AI models increasingly assist humans by leveraging external tools, but tool-empowered agent systems can harm the physical world if they make unsafe decisions. This talk introduces representative agent frameworks, illustrating how integrating different tools reduces controllability, then details recent efforts to ensure safety across all four core steps of the agent workflow: user-input scanning, inherent model safety, tool-usage monitoring, and output verification. Together these advances drive a development paradigm that governs the co-evolution of AI systems' safety and performance.

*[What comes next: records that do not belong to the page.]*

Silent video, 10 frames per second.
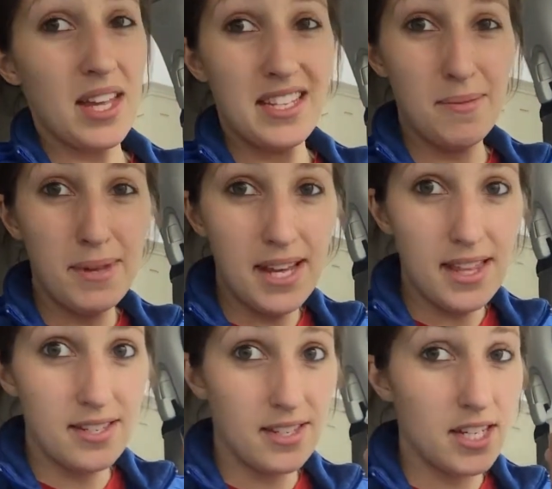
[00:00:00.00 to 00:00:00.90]
to me,
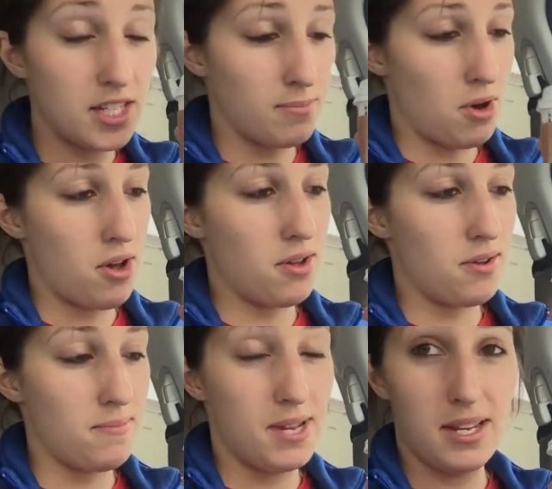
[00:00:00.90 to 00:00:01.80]
this is a
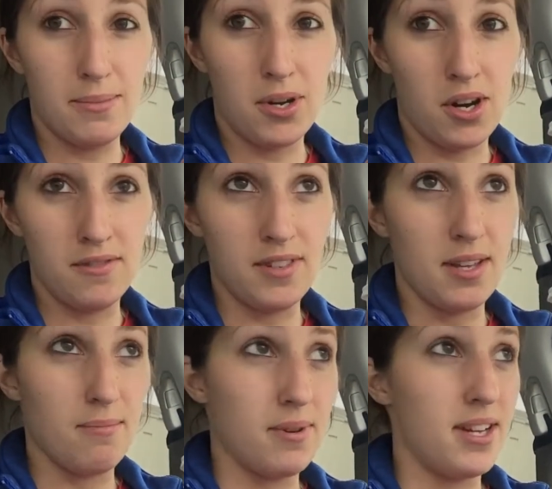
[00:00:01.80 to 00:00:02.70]
small, medium
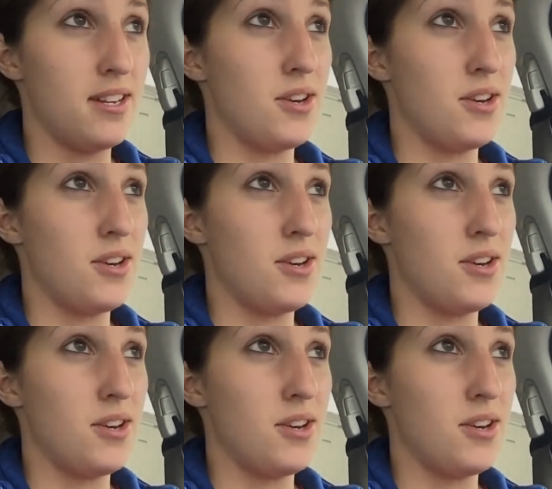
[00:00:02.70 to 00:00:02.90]
coffee. But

Xia “Ben” Hu is Lead Scientist at Shanghai AI Laboratory; previously he was Full Professor and Director of the Data Science Institute at Rice University. He has published over 200 papers with more than 40,000 citations; his leading works include AutoKeras and the NCF algorithm (cited over 9,000 times). He has won the NSF CAREER Award and the KDD Rising Star Award, with best-paper recognitions at ICML, WWW, WSDM, ICDM, and beyond.
Traditional data mining focuses on learning from large-scale data. In the era of agentic AI, the central question shifts from big data to right data: how do we construct the right tasks, environments, and reward signals so models learn useful behaviors through post-training? Using Outlook's email and calendar agents as a case study, this talk shows how the unit of data becomes a trajectory of states, actions, observations, and rewards; how evaluation moves to sandboxed, auditable environments; and how data efficiency hinges on the “learnable frontier” — cases with high pass@k but low pass@1 where a model can sometimes, but not yet reliably, succeed.

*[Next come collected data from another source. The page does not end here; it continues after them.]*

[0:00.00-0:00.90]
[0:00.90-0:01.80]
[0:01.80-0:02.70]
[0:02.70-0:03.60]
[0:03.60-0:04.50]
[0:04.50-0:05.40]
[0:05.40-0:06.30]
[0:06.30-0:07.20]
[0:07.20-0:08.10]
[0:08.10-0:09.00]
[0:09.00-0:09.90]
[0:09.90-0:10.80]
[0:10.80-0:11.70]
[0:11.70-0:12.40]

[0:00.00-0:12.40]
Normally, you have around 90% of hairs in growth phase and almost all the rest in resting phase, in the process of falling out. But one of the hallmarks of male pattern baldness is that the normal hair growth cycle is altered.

Qi He is Vice President and Head of Science for Outlook at Microsoft, leading quality, evaluation, post-training, and GenAI applications. With more than 20 years of experience, he previously held senior roles at Amazon, Nextdoor, and LinkedIn. He serves on the ACM CIKM Steering Committee, is PC Chair of the SIGKDD 2025–2026 ADS Track and General Chair of SIGKDD 2027, and is an IEEE Fellow and ACM Distinguished Member with 100+ papers and 10,000+ citations.
Closing Panel · 5:00 – 6:00 PM
For decades, students were told that data science was the career of the future. Today many ask a more unsettling question: is that future already disappearing? As foundation models, AI agents, and autonomous analytics systems rapidly absorb tasks once performed by data scientists, analysts, and researchers, universities and employers face a reckoning.
This panel brings together leading voices from academia and industry for a candid, unfiltered discussion on one of the most consequential questions facing our field: not how AI will change data science, but whether data science as we know it will survive the age of AI.